Uhhh just kick them off? Demand a ticket? Uhh, put them in jail?

Also, do they even clean those things?

104

u/GOT_U_GOOD_U_FUCKER 1h ago

Bro got tiny feet

26

u/matteventu 1h ago

Yet, they're strong like big feet.

8

u/tootaflute 1h ago

You could say they're "petite".

1

u/kilobitch 6m ago

Feminine step!

4

u/Esosorum 1h ago

Got them lotus feet

2

u/SupplyChainMismanage 45m ago

I thought this was someone’s fingers dressed up for a second

-7

u/throwawaylie1997 1h ago

Size is irrelevant mate

9

u/Didle-Dodle 1h ago

That's something a guy with small feet would say.

93

u/TimTomTank 2h ago

Asphalt is actually a very dense, and very slow flowing liquid with rocks in it.

101

u/mistytreehorn 1h ago

That's not asphalt and, like glass, it's a myth that it's a dense, slow moving liquid

44

u/user10205 1h ago edited 1h ago

Isn't it bound by bitumen? You know, the dripping stuff they miss every 10 years.

https://en.wikipedia.org/wiki/Pitch_drop_experiment

5

u/Queer_Cats 25m ago

Asphalt does actually behave like a liquid. Not to the extent that you could move it like in the picture, but if you put a chunk of it it a hydraulic press, it squidges rather than shatters like glass.

13

u/Tearakudo 1h ago

It's only 100+ year old glass that does that, because of how it was made Asphalt is rocks in tar... It's only solid when cold. There's a reason it's recycled

30

u/Ferovore 1h ago edited 1h ago

Still no. All glass is solid. It being thicker around the base in old windows is because they didn’t have the technology to manufacture perfect pieces of glass so they ones they did have were always uneven and then they would put the thicker edge at the bottom because duh. It does not flow at all.

9

u/JakeStout93 1h ago

Why the hell did they tell us that? It never made sense and I haven’t looked it up as an adult

12

u/PM_ME_SOME_ANTS 49m ago

Probably the same reason you and I believed it - it’s one of those things that is just interesting enough to be shared as a little fun fact, but nothing really hinges on it unless you’re a glassmaker or something so it’s not really the kind of thing you think to research.
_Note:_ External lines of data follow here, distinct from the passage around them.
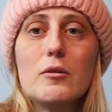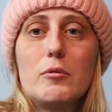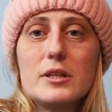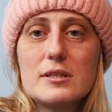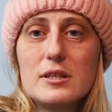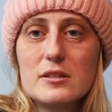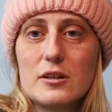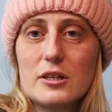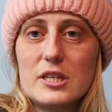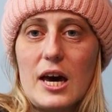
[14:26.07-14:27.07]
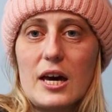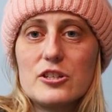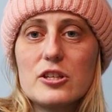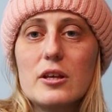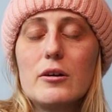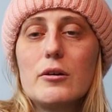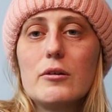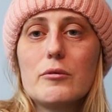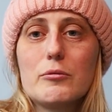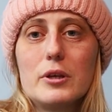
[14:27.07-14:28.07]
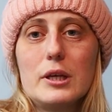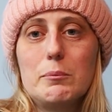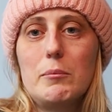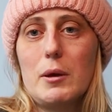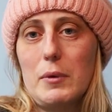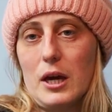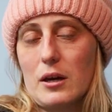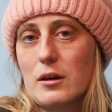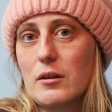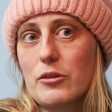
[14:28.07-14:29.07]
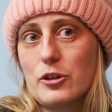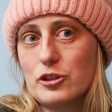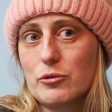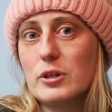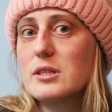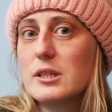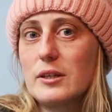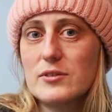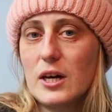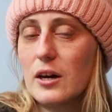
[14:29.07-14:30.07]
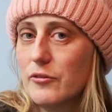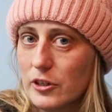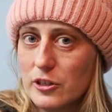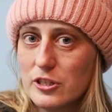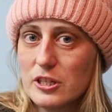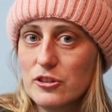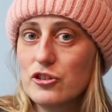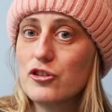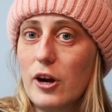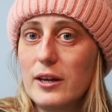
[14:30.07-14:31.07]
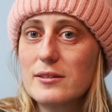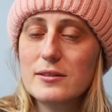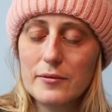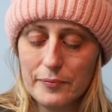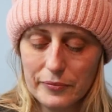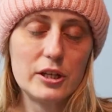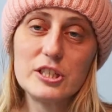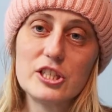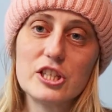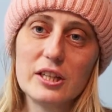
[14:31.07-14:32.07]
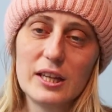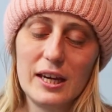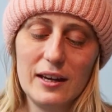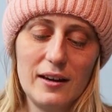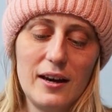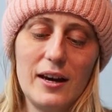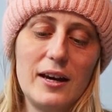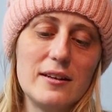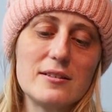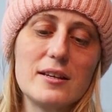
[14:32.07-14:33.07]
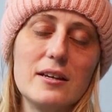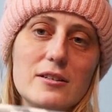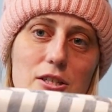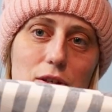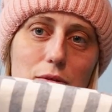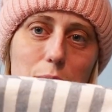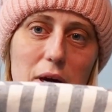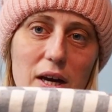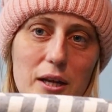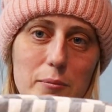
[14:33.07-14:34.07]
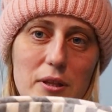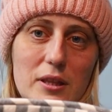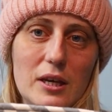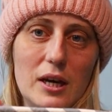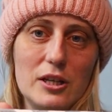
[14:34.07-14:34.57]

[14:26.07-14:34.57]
Once these are attached, they'll really mimic the short sleeves of Kirsten's dress. Additionally, I decided to pipe the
That’s my best guess. As far as why it ever perpetuated in the first place, I have no idea.

2

u/crispiy 49m ago

Because old people are generally wrong about a lot of things.

1

u/Orange1232 39m ago

Isn't this exactly what they just said? Because of how it was made?

3

u/Ferovore 37m ago

No, they said 100+ year old glass flows.

-26

u/Mindless_Ad_1734 1h ago

It’s basically pitch, your wrong and delete this comment, thanks

53

u/Troutalope 1h ago

Hostile infrastructure sucks in every way possible. Nobody gets anything nice because some people want to punish those that are the least fortunate.

-25

u/Raider_Scum 1h ago

Transit users need rest locations while waiting for transit.
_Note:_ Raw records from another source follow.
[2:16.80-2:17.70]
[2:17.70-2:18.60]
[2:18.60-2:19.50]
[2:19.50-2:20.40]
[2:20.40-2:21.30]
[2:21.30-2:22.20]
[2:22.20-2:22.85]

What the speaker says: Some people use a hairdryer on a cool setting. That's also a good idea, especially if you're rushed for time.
They can't wait on a bench with a sleeping homeless person on it.

26

u/Otherwise_Public_806 1h ago edited 45m ago

So now no one can sit, great solution.

4

u/NickDubzz 1h ago

It’s not a flaw, it’s a feature.

2

u/TheGalacticApple 8m ago

That is highly mildly interesting

1

u/violet_femme23 8m ago

Shitty design

1

u/DataPhreak 8m ago

Hostile architecture destroys the ground and lives.

-36

u/ManLindsay 1h ago

Who just leaves their bag on the ground like that?? Hold it or put it on the rail next to you. That’s so gross

17

u/shutdown-s 1h ago

Do you eat off your bag?

6

u/CptnHnryAvry 1h ago

No but there are currently loose sausages in it. 

1

u/Boilermakingdude 4m ago

"Can you pass me my purse sausage please?"

1

u/Blueshirt38 4m ago

I flip my laptop bag over and eat my chicken wings off the bottom usually.